On: Sat, 8 Apr 2017 00:42:52 +0000, , Lenore Frigo wrote:
For those of you who teach lower-division introduction to
research methods (or have an opinion on what we SHOULD
be teaching at that level):

In teaching students how to interpret statistical results,
such as a t-test, do you think it's important to have them
find the critical value on a table and proceed from there,
or just start with a "print out" of the results that would
already include the actual p value?

Though not immediately obviously, the question you ask
turns out to be far more complex because of a variety of
factors.  I try to identify some of these in the points below:

(1)  The information that you have provicded does not make
clear whether you students understand the concept of a
sampling distribution of a statistics and why one is looking
to determine whether the value of an obtained statistic is
is consistent or not with the null hypothesis.  Presumably,
in the case of the t-test you are mostly concerned with
rejecting the null hypothesis (in contrast to situations where
you are doing a variation of goodnees of fit between, say,
some criterion value and your obtained value, for example
comparing the mean IQ of a sample to a value of 100
[the value of the population mean]).  If you teach the
goodness of fit chi-square for a frequency distribution,
the emphasis is on NOT rejecting the null (which might
claim that sample frequency distribution is consistent
with a normal distribution).

(2) There are phiilosophical (metaphysical?) issues involves
as well depending upon whether one considers oneself to
be either a Fisherian/Neofisherian when it comes to
statistical inference or one subscribes to the model promoted
by the Neyman-Pearson approach (which includes concepts
such as Type II errors, statistical power, and so on). As Gerd
Gigerenzer argued so long ago, most psychologist were taught
a mash-up of these two inference frameworks which has resulted
in neither being used corrested.  With respect to the use of a
table of "critical value" or probabilities (p-values), the position
that one subscribes partlyy determines what one does.
Consider the following situation:

(a) A researcher that take a Fisherian approach to statistical
testing will conduct their research and after the data is in,
analyze it to determine whether test results are either consistent
with the null hypothesis (e.g., p(obtain test value) > .05) or
inconsistent with it (i.e., p(obtained test value)  < .05). Here
a table or some other source of critical test values or the
probability of the of the obtained test rest if the null hypothesis
is true plays a critical role because one is in essence just
deciding whether the obtained value should lead one to reject
the null hypothesis or fail to reject it.  One might go on to do
some additional analyses but the most critical question that
one is interested in should have been answered.
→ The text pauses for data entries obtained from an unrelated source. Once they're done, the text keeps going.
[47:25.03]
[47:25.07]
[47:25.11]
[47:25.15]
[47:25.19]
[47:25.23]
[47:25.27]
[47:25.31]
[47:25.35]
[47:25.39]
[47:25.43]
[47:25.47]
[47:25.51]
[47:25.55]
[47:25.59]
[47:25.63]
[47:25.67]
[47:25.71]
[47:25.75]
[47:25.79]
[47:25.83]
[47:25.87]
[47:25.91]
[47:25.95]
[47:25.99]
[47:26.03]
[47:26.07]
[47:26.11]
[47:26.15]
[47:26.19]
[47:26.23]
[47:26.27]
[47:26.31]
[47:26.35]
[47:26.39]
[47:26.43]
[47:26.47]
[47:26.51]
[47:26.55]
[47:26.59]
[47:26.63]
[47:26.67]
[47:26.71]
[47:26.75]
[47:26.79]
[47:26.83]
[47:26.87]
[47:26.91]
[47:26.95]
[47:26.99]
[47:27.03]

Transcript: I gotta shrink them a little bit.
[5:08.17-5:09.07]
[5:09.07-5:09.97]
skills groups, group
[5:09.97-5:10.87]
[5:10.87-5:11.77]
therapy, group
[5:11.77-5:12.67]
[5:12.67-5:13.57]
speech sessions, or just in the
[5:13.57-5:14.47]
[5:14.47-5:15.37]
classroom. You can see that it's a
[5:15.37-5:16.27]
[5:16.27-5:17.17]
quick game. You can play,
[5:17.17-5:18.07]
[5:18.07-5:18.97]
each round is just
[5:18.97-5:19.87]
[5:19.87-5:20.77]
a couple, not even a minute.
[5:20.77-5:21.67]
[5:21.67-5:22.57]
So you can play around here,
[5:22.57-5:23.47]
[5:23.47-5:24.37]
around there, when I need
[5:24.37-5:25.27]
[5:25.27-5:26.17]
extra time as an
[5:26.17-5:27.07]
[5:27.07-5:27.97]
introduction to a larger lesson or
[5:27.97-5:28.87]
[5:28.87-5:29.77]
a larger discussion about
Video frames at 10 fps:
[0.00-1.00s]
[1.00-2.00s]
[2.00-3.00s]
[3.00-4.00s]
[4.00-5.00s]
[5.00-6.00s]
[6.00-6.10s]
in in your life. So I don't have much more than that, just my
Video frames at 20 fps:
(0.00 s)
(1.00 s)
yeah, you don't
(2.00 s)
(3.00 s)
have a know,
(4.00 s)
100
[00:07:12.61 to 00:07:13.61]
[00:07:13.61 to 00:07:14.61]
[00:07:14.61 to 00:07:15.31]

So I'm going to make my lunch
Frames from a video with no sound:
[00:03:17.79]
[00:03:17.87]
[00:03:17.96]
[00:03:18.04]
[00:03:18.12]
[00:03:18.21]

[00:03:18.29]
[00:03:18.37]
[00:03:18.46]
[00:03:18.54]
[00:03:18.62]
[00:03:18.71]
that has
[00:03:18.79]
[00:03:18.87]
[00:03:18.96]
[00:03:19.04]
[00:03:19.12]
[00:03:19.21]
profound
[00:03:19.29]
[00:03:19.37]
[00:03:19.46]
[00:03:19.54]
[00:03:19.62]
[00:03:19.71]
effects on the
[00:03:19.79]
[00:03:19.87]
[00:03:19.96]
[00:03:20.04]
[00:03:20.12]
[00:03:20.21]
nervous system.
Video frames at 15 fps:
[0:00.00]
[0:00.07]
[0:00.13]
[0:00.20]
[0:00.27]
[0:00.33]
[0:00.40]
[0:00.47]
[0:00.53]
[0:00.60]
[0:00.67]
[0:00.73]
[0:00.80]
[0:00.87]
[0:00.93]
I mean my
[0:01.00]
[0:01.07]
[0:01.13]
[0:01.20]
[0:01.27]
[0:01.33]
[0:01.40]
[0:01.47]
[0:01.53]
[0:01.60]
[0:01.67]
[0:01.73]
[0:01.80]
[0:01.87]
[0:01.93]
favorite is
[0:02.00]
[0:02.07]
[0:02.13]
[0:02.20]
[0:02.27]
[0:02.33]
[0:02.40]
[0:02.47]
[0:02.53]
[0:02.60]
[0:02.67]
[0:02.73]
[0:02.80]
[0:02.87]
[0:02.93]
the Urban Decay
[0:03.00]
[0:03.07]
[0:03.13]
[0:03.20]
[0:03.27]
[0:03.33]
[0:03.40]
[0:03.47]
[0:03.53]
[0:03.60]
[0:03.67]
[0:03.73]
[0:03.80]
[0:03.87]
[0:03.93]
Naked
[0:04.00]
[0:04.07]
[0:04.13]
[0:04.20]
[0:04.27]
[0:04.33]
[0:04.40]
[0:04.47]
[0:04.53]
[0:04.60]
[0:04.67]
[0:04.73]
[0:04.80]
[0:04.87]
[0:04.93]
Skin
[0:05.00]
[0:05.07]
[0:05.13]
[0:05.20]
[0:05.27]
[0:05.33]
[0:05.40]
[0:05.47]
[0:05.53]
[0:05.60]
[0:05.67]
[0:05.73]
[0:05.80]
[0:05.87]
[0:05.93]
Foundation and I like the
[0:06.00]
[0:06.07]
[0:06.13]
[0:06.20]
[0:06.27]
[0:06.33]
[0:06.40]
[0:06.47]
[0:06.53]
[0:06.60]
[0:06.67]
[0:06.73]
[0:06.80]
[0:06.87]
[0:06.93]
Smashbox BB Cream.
(b) In the Neyman-Pearson approach, we need to distinguish
between whether one is an "a priorist" or a "post hoc" practioner.
The distinction between the two is illustrated in the following:

(i) The proper way to do a statistical analysis in the Neyman-Pearson
framework requires one to identify what population distributions
are involved in the null and alternative hypotheses.  In addition,
if one is going to conduct a two-sample between-subjects
experiment (NOTE: the tense implies that all this is done before
any data is collected), and one will use an independent groups
t-tests as the tool of analysis, there the following consideration
or decision one must make:

- What is the Type I Error rate that one will use? Typically,
we use alpha - .05 but, if we expect to be doing several test,
we may wish to use a Bonferroni correction so that the
overall Type I error rte is equal to .05 but this means that
the individual tests will use an alpha < .05 (examination of
a table of Bonferroni t-test values corrected for the number
of tests done will identify the relevant critical values but these
usually assume that one divides the Type I error equally
over each test, so, if one is doing 3 t-tests, the the per comparison
alpha will be .05/3 = 0.01667; however, a research can decide
to assign a Type I error rate = .02 to two tests and .01 to the
third test for whatever reason [researchers do the darnedest
things] but I have not seen any tables like this which means
that one has to get the critical values either through hand calculation
or some software program if one really is going to focus on the
value of the test statistic instead of its p-value)..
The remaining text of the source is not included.